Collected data
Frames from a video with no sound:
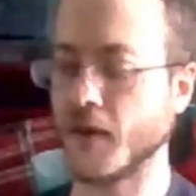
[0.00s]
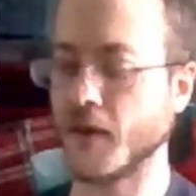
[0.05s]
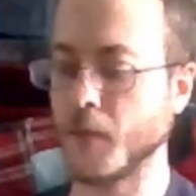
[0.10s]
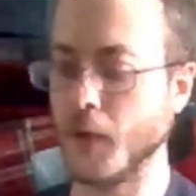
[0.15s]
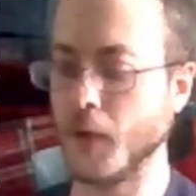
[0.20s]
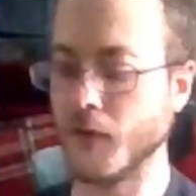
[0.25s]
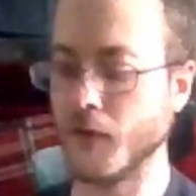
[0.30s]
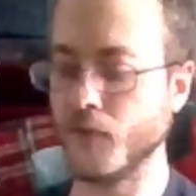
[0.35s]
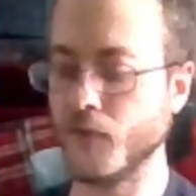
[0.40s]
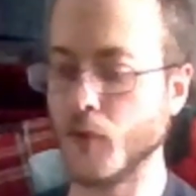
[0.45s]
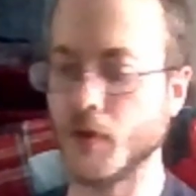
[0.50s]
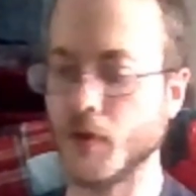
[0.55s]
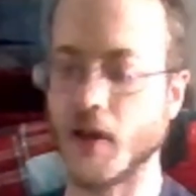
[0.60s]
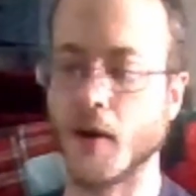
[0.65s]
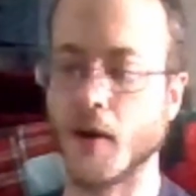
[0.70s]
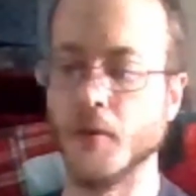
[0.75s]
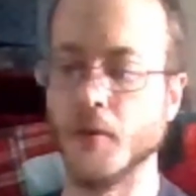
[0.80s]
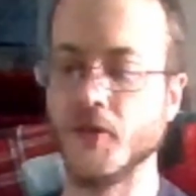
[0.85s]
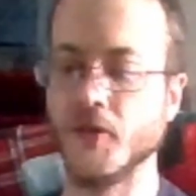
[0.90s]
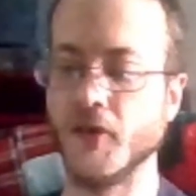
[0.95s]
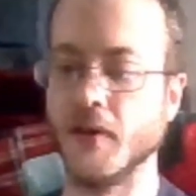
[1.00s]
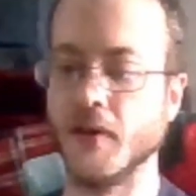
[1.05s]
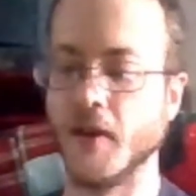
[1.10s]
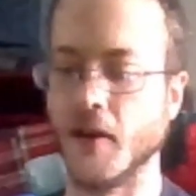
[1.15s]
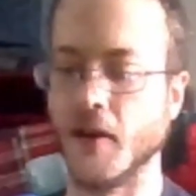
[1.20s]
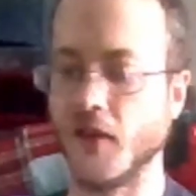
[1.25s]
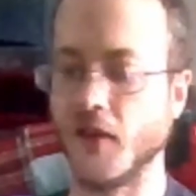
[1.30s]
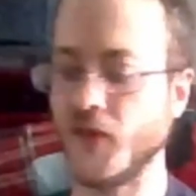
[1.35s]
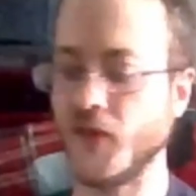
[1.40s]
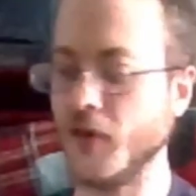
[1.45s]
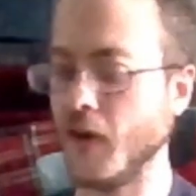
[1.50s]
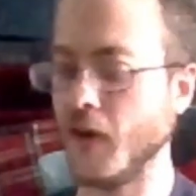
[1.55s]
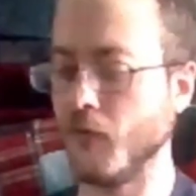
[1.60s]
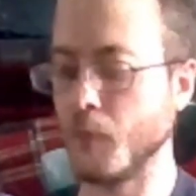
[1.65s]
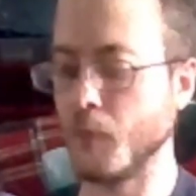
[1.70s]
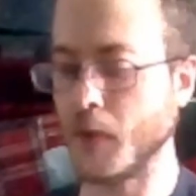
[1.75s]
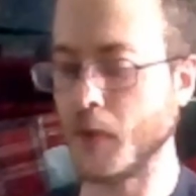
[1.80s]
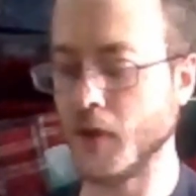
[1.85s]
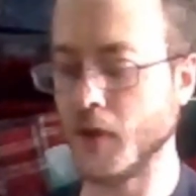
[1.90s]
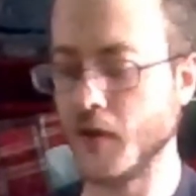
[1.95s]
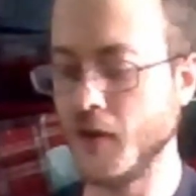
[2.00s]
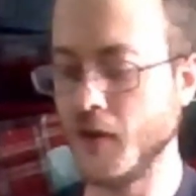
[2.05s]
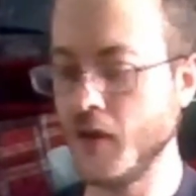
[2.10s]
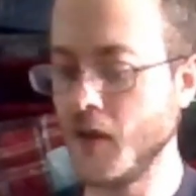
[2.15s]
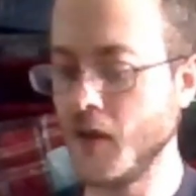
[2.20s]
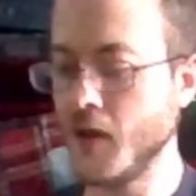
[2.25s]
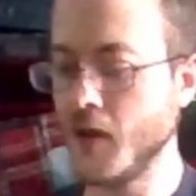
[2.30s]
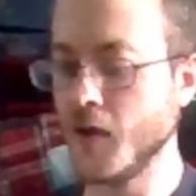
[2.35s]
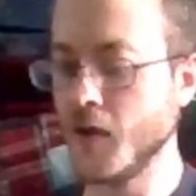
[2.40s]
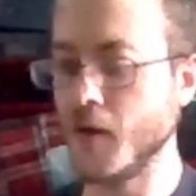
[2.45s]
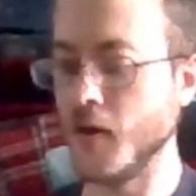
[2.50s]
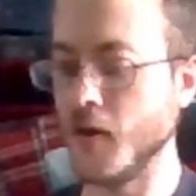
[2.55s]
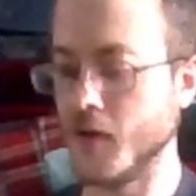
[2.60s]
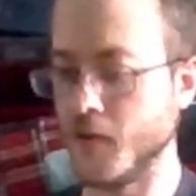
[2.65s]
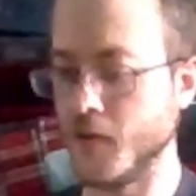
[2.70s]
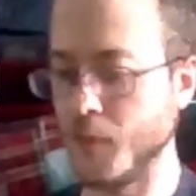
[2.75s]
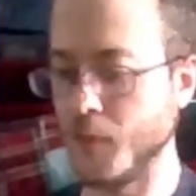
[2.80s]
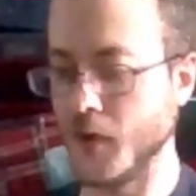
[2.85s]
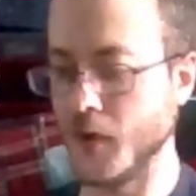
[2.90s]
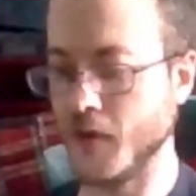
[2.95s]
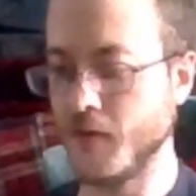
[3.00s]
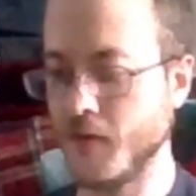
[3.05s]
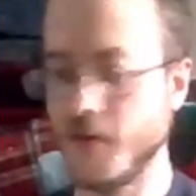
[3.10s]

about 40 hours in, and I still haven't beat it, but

==

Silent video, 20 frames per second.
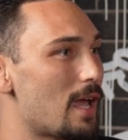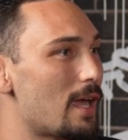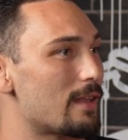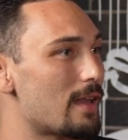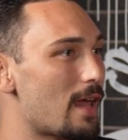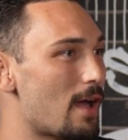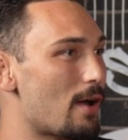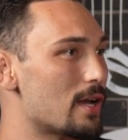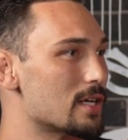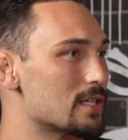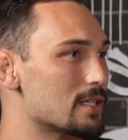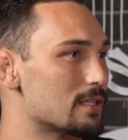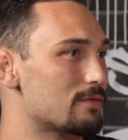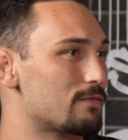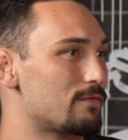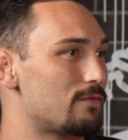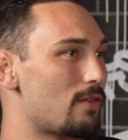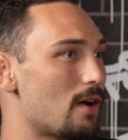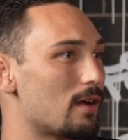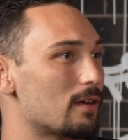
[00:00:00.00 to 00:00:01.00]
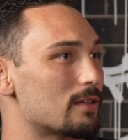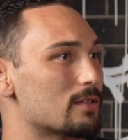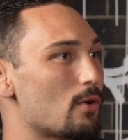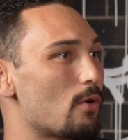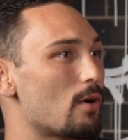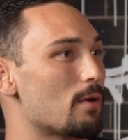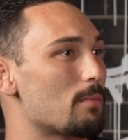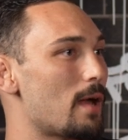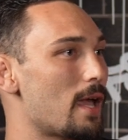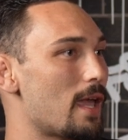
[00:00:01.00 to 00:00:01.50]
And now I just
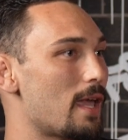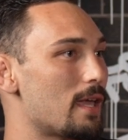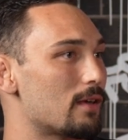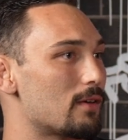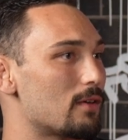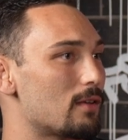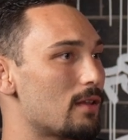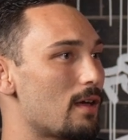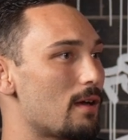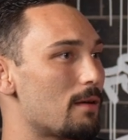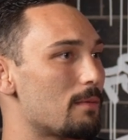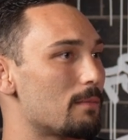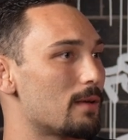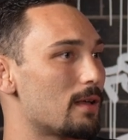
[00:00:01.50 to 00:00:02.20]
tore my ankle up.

Goal of the exercise
Among the records above, find each line holding "video" and list it.

Answer section
Frames from a video with no sound:
Silent video, 20 frames per second.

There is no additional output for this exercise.